= Beginning of Section =

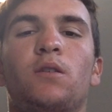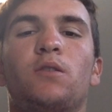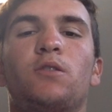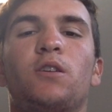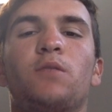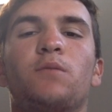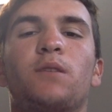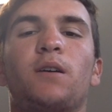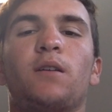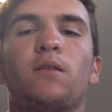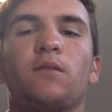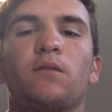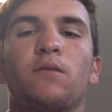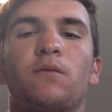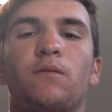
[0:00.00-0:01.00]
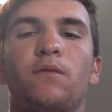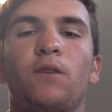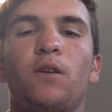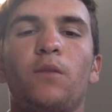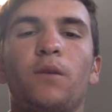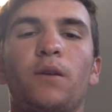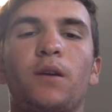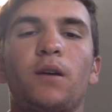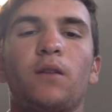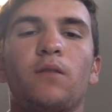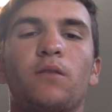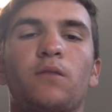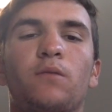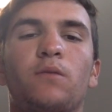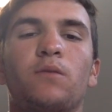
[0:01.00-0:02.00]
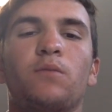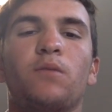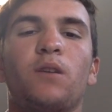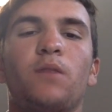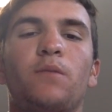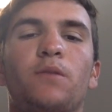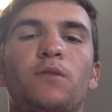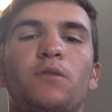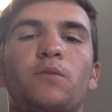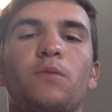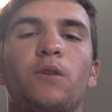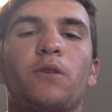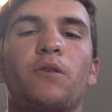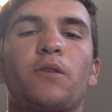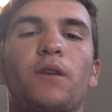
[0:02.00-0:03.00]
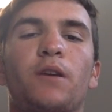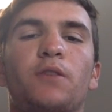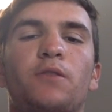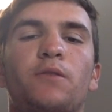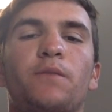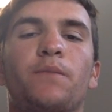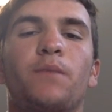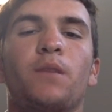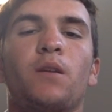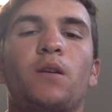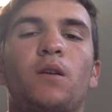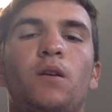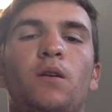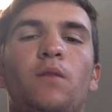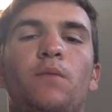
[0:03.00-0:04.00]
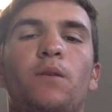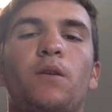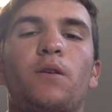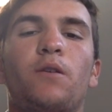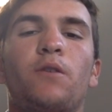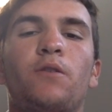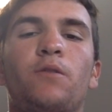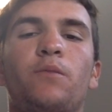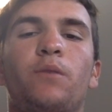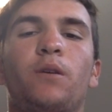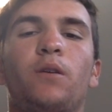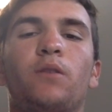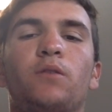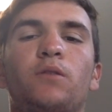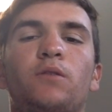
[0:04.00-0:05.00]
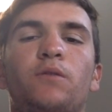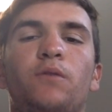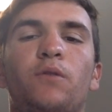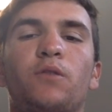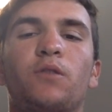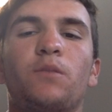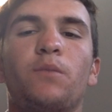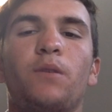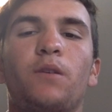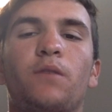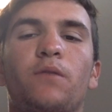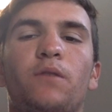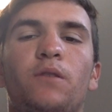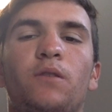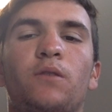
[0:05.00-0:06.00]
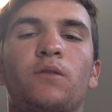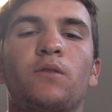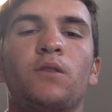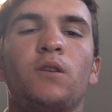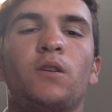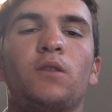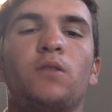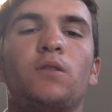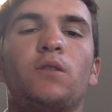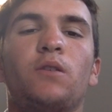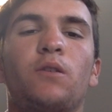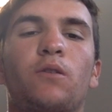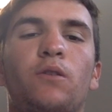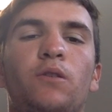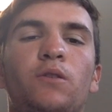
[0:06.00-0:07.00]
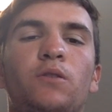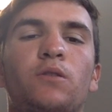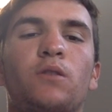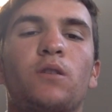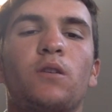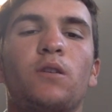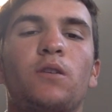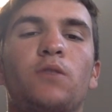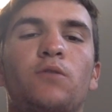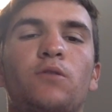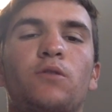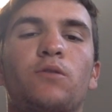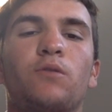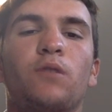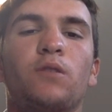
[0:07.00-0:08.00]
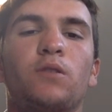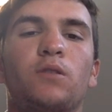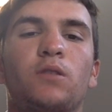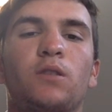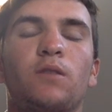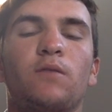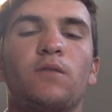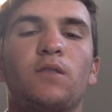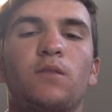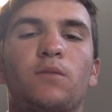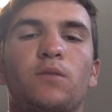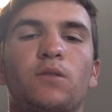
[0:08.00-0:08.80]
James Callaghan. Followed by Callaghan was Prime Minister Margaret Thatcher. But her new policies forced the Bank of England to increase interest rates to 17%.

= End of Section =

* [Problem to work on]:
Beginning with the line containing "[0:02.00-0:03.00]" and ending with the last line of the listing above, output those lines exactly as written, without pictures.

* [Task result]:
[0:02.00-0:03.00]
[0:03.00-0:04.00]
[0:04.00-0:05.00]
[0:05.00-0:06.00]
[0:06.00-0:07.00]
[0:07.00-0:08.00]
[0:08.00-0:08.80]
James Callaghan. Followed by Callaghan was Prime Minister Margaret Thatcher. But her new policies forced the Bank of England to increase interest rates to 17%.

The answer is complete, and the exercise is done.